07 MART, SALI, 2023

“Bildiğin Gibi Değil”, Hegemonya Kendini Yiyor!

Ali Şentürk, Cansu Sönmez, Derya Geylani, Gözde Can Köroğlu, Ömer Faruk Yaman, Sevim Kaya ve Sinem Demirci’nin alışık olduğumuz bedenleri, nesneleri, bitkileri ve besinleri ezber bozan bir biçimde simule ederek izleyiciye sundukları çalışmalarının yer aldığı “Bildiğin Gibi Değil” başlıklı sergi Pg Art Gallery’de 17 Mart tarihine kadar sanatseverlerle buluşuyor.

“Bildiğin Gibi Değil”, Hegemonya Kendini Yiyor!

Postmodernizm çağında vahşi kapitalizmin bize sundukları arasında yapı sökümün gerekliliği üzerine konuşulacak ne çok konu var, buyurun sofraya. Alice’in harikalar diyarında yedikleri ve içtikleri, Zardoz’un ölümsüz bir hayat yerine yaşlanmayı seçmesi, Logan’ın doğaya kaçışı, bizi bizden alan ve yerine kuru bir gürültü bırakan global şirketlerin el yıkamaları. Ne yiyoruz, ne içiyoruz? Son model telefonlarımızda paylaştığımız dataların her birini gerçekten beğeniyor muyuz? Beğendiğimiz her bir ürün bize gelecek adına ne vaat ediyor?
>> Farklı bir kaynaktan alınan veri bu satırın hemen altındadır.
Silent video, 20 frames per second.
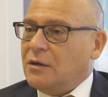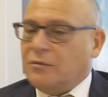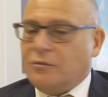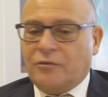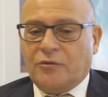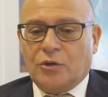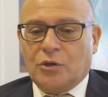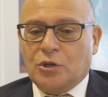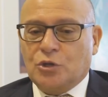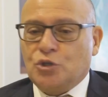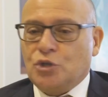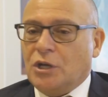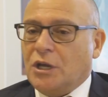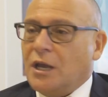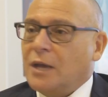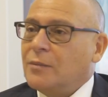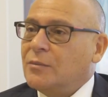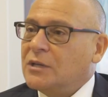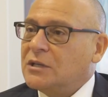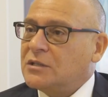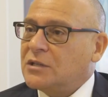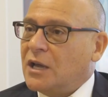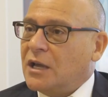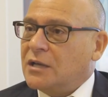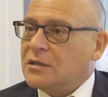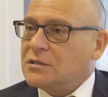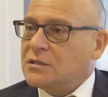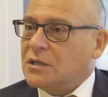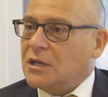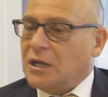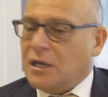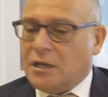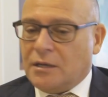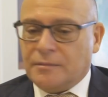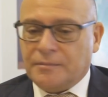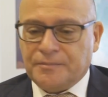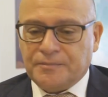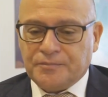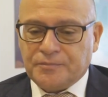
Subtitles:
We've got a GM in Tanzania.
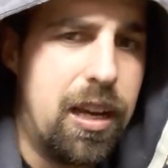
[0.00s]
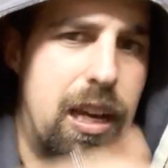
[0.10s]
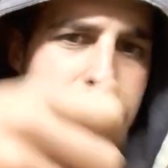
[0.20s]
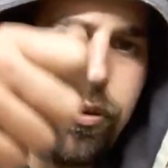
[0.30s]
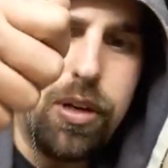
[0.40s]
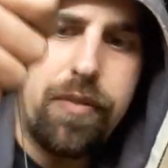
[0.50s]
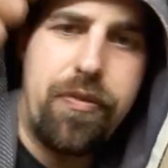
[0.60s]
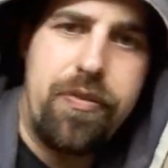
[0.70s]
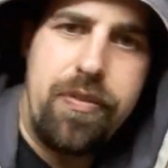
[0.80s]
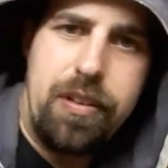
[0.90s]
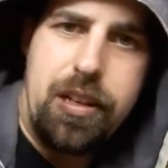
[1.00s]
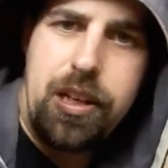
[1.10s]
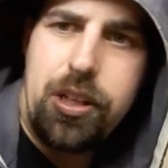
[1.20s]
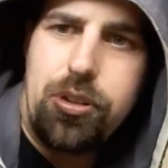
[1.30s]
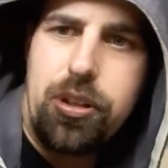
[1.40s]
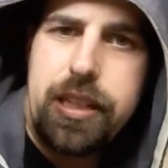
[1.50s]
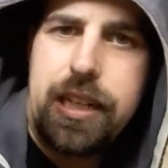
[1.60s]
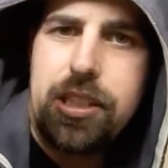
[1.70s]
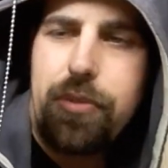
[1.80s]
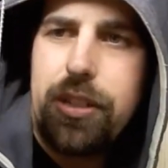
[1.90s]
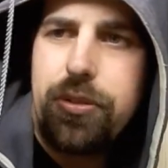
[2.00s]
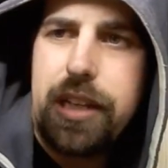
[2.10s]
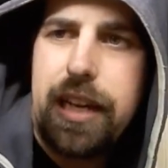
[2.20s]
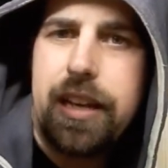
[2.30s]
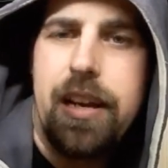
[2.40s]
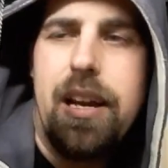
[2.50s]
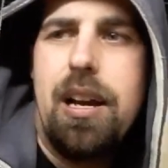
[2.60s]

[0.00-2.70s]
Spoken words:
if you have dog tags around your neck,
Globalleşme ve eklektik bilinç, bize sunduğu araçlarda, bizden beklediği görevi yerine getirmediğimizde bizi nereye sürükler? Hegemonya bir süre sonra kendini tüketim araçlarıyla tüketecek mi? Üretim bunun neresinde? Her şey bildiğimiz gibi mi?

​Bütün bu soruları cevaplayacak “Bildiğin Gibi Değil” başlıklı sergide Ali Şentürk, galeri girişinde bizi İkinci Kattan Gelen Sesler ile karşılıyor. Kulak misafiri olduğumuz aslını bilmediğimiz fısıltıları, komşunun bizi rahatsız eden gürültüsünü insana dair bir başlıkta topluyor. Siyah pelüş üstüne yerleştirdiği, ancak yakından baktığımızda fark edilen kulağa, gerçekten anlatmak istediklerimizi anlatabiliyor muyuz? Bizi hem dinleyen hem dinlenen pozisyonuna sokan sanatçı tedirgin edici bir şekilde “Söylemek istediğimizi anlatabildik mi?” sorusunu yineliyor.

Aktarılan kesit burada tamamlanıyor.